## Task details:
Filter these entries down to lines holding "speaker".

··· Working data ···

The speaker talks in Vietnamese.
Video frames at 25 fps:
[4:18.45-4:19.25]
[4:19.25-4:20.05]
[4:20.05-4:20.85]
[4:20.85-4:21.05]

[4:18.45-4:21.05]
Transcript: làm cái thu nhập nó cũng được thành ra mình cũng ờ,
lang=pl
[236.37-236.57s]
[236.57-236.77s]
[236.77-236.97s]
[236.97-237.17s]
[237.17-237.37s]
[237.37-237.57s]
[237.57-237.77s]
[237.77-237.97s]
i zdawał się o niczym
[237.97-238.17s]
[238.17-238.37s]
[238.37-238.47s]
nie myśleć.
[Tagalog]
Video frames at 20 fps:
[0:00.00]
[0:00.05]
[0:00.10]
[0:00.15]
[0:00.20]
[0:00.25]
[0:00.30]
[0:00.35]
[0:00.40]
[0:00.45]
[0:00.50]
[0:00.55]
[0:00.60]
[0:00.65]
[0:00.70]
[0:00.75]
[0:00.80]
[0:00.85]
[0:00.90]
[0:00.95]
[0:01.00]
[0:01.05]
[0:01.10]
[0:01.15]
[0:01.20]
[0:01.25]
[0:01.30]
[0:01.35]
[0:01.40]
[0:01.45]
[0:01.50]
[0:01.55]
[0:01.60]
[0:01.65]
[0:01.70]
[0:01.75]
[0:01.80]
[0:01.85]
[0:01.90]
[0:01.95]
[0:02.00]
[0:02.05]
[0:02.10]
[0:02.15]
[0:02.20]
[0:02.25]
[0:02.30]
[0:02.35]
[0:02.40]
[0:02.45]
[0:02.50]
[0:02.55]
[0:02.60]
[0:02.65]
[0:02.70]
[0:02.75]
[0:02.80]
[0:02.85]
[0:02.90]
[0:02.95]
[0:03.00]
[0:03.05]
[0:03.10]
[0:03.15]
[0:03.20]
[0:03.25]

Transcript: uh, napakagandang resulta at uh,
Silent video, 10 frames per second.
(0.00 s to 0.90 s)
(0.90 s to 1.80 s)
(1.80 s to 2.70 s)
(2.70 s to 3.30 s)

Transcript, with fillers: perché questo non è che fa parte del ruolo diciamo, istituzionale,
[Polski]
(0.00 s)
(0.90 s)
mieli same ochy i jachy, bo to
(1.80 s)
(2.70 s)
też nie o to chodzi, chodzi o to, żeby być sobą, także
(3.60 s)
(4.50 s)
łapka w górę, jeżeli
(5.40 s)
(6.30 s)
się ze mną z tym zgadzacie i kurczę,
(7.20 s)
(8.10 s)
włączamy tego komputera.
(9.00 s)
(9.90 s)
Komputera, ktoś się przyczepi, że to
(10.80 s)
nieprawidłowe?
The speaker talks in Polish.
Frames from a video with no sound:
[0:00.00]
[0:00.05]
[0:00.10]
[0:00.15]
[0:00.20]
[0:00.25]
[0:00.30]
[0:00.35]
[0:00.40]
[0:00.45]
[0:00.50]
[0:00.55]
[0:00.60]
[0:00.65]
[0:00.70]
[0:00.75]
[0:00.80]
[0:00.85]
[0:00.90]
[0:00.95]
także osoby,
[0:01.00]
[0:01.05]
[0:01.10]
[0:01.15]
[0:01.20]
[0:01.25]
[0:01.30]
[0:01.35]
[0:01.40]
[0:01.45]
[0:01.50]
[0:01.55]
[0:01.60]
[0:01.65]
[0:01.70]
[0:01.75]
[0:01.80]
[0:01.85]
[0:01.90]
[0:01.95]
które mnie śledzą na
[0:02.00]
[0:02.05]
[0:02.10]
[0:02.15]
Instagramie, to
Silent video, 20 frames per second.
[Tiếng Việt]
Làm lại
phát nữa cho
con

···

## Expected answer:
The speaker talks in Vietnamese.
The speaker talks in Polish.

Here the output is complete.